I didn't mean to kill her. Sure, I wished her dead lots of times and sometimes I imagined how I would do it if I were ever to grow a pair.
But when I killed her, I wasn't actually trying to.
Not that I'm sorry she's dead. Far from it. If you could see the smile on my face right now you'd think I just got great news.
We got all the cancer.
Your wife delivered a healthy baby boy!
The Cubs won the World Series!
Your mom is dead doesn't seem to belong on that list.
Before you get all judgey on me know this: there is no motive, no life insurance or great inheritance.
Of course, once I figure out how to use this chainsaw I just bought, there won't be a need to waste any money on a proper funeral. So there is that, I guess.
When I was a kid I saw a guy fall off a ladder with a chainsaw. He nicked his leg but, not so bad he required stitches or anything. It made me afraid of chainsaws so I'm a little nervous about how this is going to turn out.
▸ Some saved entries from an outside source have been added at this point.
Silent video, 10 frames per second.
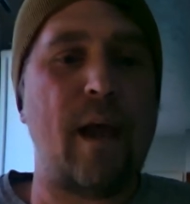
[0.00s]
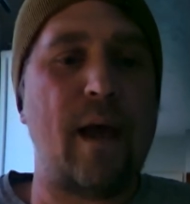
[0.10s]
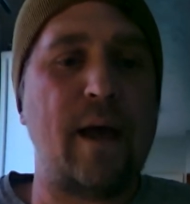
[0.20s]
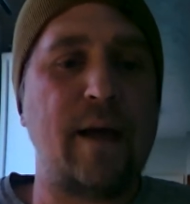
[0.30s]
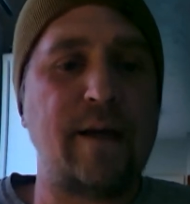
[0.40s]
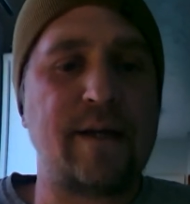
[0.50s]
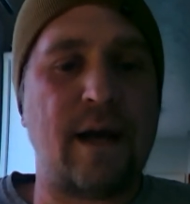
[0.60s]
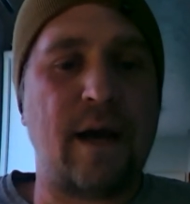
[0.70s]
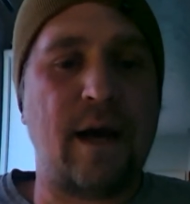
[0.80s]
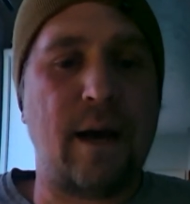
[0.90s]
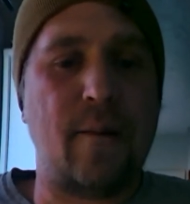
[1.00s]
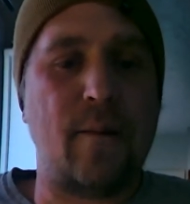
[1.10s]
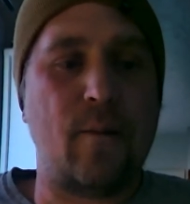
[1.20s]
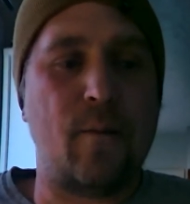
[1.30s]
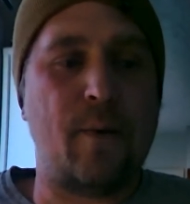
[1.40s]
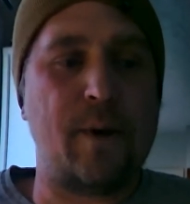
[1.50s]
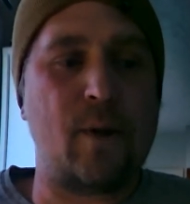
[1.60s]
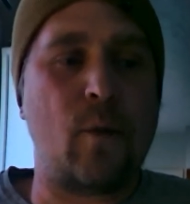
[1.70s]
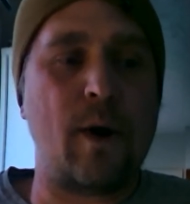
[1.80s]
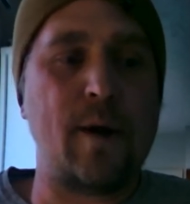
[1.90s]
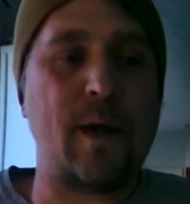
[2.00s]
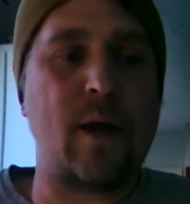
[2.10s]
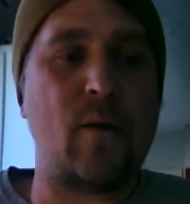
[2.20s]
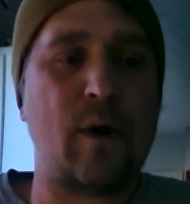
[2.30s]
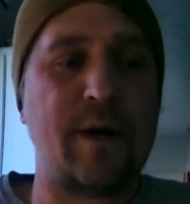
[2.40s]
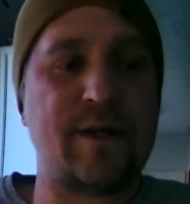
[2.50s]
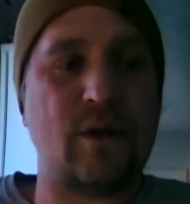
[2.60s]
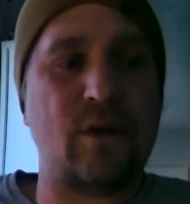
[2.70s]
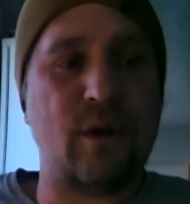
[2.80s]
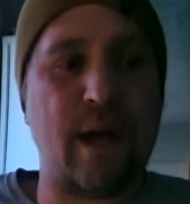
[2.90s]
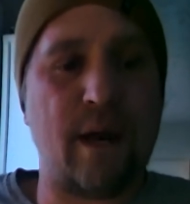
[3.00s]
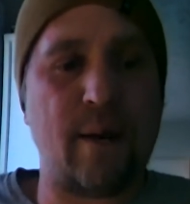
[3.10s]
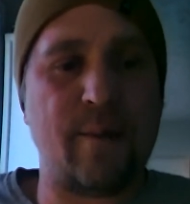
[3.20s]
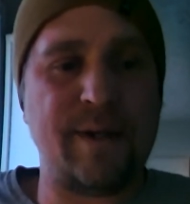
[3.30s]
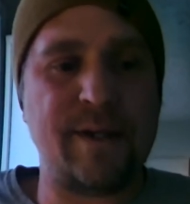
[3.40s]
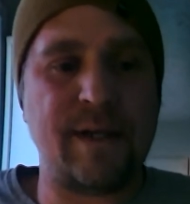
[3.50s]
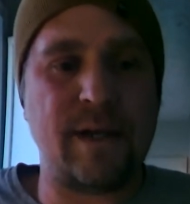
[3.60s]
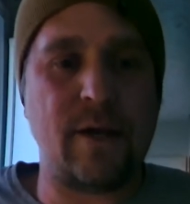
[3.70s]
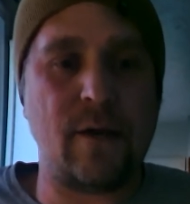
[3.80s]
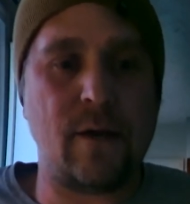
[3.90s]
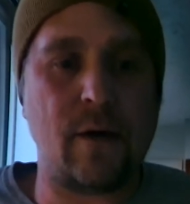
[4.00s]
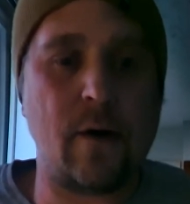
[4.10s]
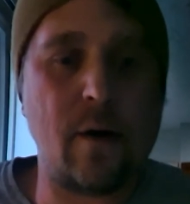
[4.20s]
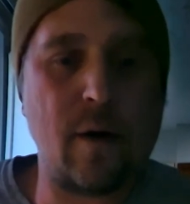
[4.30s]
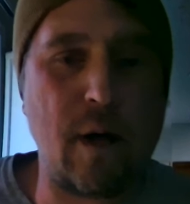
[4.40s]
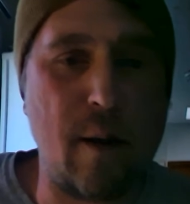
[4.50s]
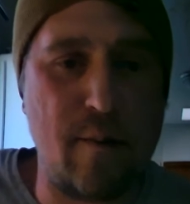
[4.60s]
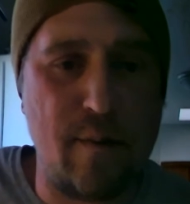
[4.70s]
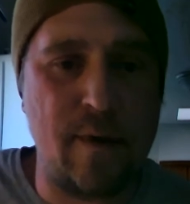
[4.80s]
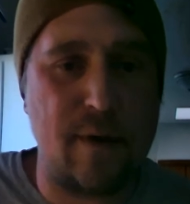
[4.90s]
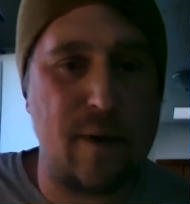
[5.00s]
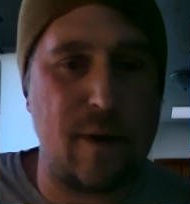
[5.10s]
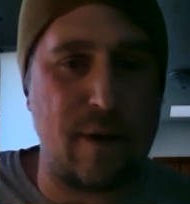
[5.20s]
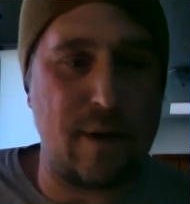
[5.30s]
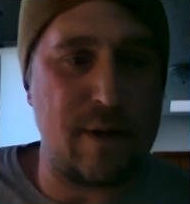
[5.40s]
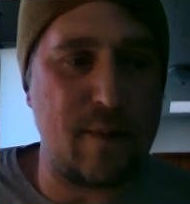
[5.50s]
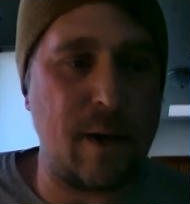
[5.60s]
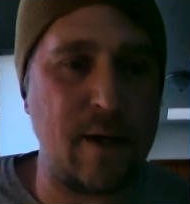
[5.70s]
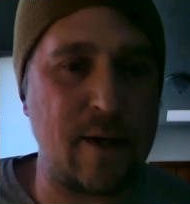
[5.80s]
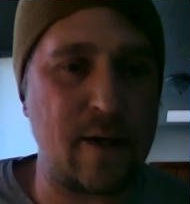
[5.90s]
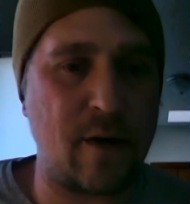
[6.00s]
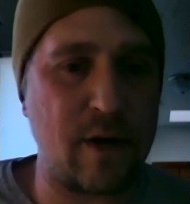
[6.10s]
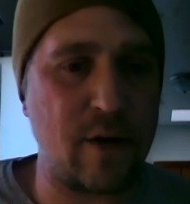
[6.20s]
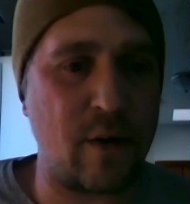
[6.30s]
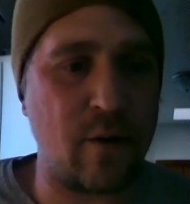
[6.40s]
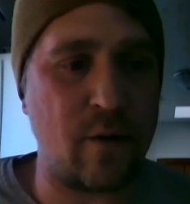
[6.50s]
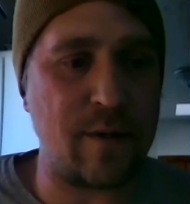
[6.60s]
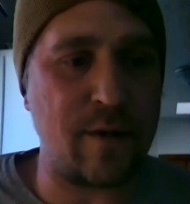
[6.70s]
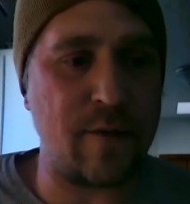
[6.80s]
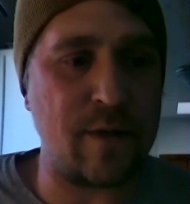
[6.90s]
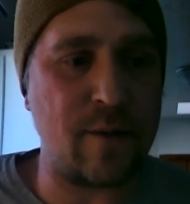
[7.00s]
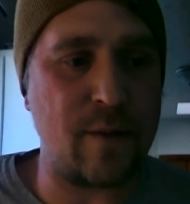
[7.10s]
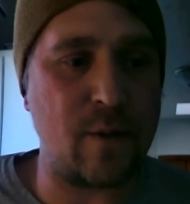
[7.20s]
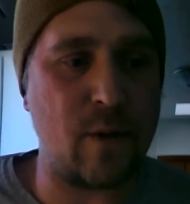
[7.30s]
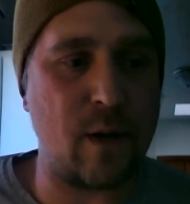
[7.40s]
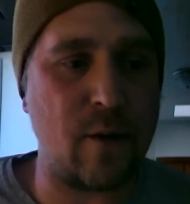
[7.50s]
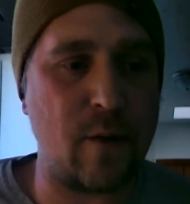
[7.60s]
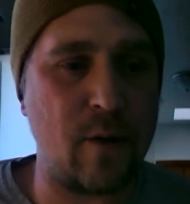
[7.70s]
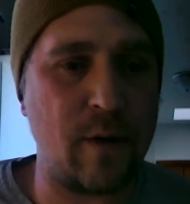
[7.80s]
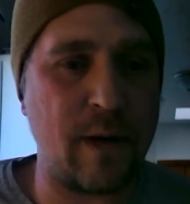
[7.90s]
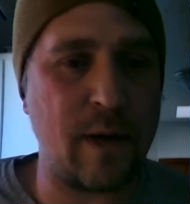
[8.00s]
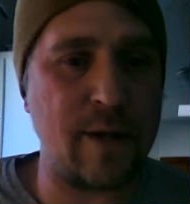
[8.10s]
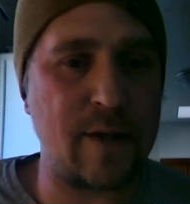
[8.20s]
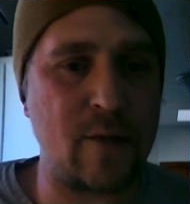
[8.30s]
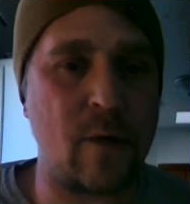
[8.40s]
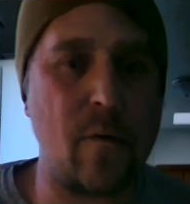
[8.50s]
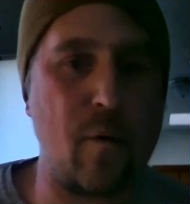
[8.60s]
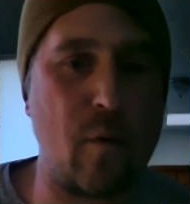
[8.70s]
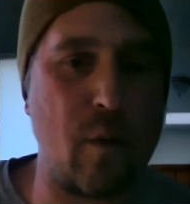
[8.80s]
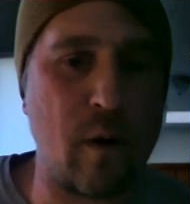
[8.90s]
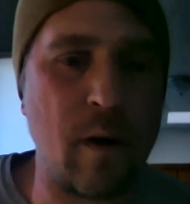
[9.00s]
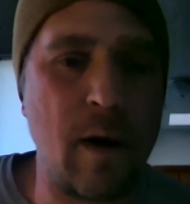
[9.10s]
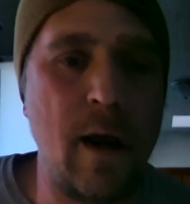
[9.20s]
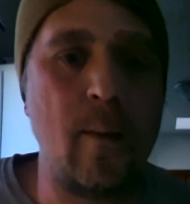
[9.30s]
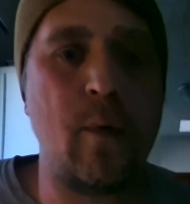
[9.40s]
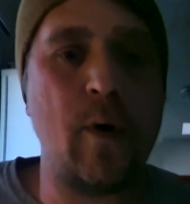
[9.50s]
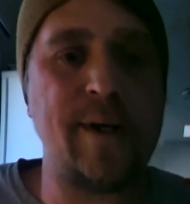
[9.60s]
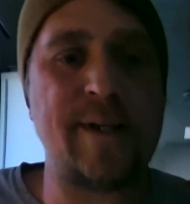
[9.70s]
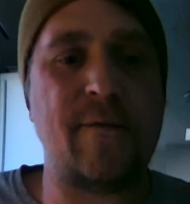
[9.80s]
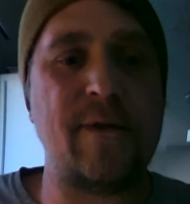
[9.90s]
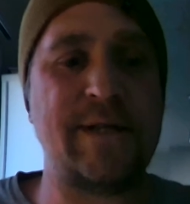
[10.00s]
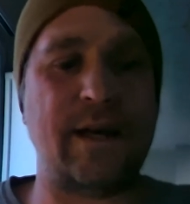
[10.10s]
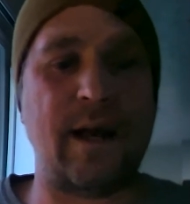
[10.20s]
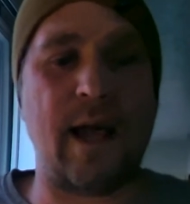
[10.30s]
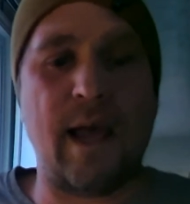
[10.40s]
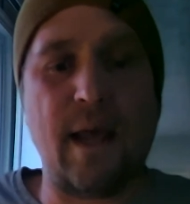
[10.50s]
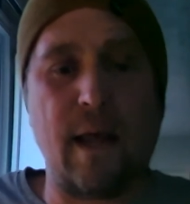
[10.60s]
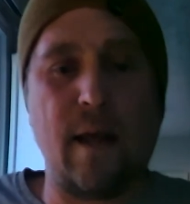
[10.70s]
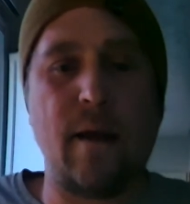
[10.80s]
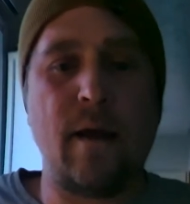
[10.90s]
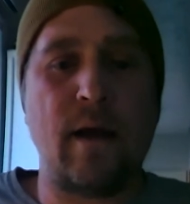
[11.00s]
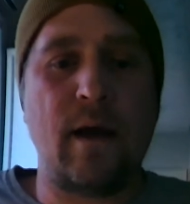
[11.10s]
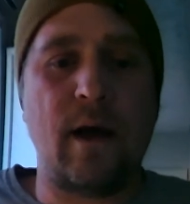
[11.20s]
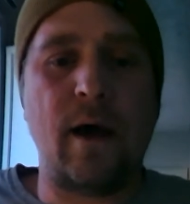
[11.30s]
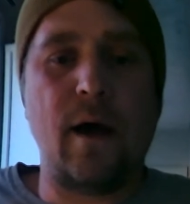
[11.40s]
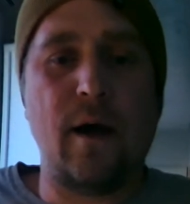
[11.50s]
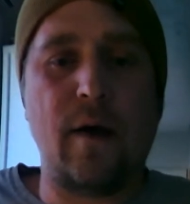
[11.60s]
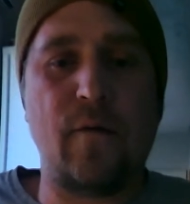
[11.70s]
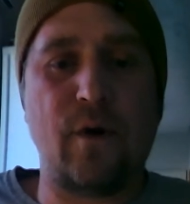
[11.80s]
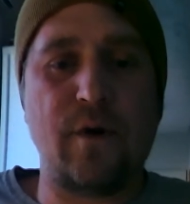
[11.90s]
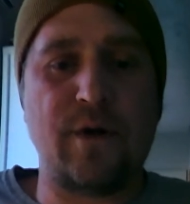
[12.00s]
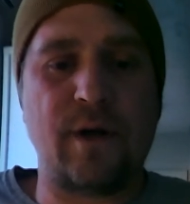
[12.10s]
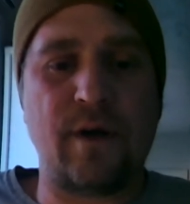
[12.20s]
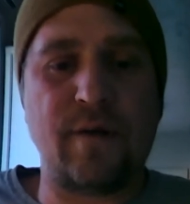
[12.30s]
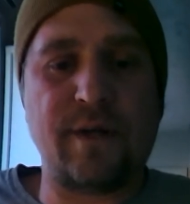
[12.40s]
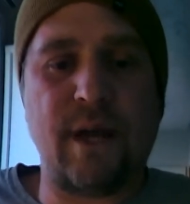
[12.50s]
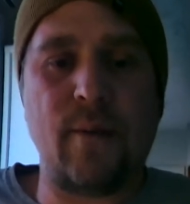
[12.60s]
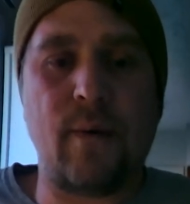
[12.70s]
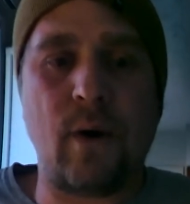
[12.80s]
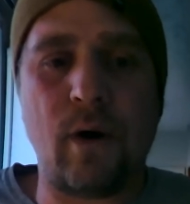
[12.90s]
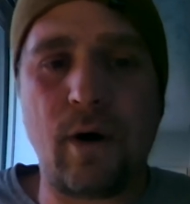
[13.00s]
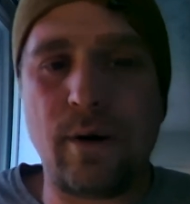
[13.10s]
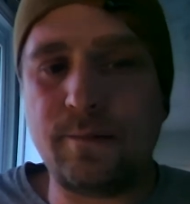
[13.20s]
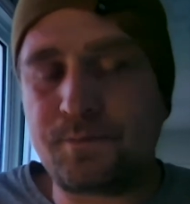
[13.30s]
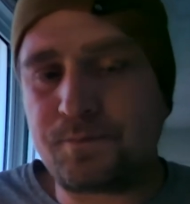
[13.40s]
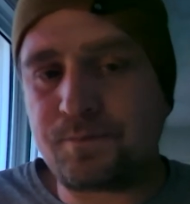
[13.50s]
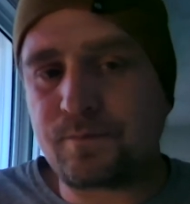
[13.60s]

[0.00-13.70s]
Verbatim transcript: and um, but the one that I want us to look at in particular, um, the, his paintings start at 2417, but the one I want to look at is 24.17a, uh, conversion of Saint Paul.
What if I cut through her and don't even realize I might have cut myself? Her blood mingling with mine, that's a gross thought. God knows what diseases she had. I keep telling myself, it has to be done.
She's really dead. This is so fucking cool.
Just because I didn't mean to do it, doesn't mean I didn't enjoy it. Sometimes you don't mean to eat that extra piece of wedding cake, doesn't mean it isn't delicious.
I have a taste for a thing. I don't know if I'll do it again, this time on purpose, but I might try it if I get away with this.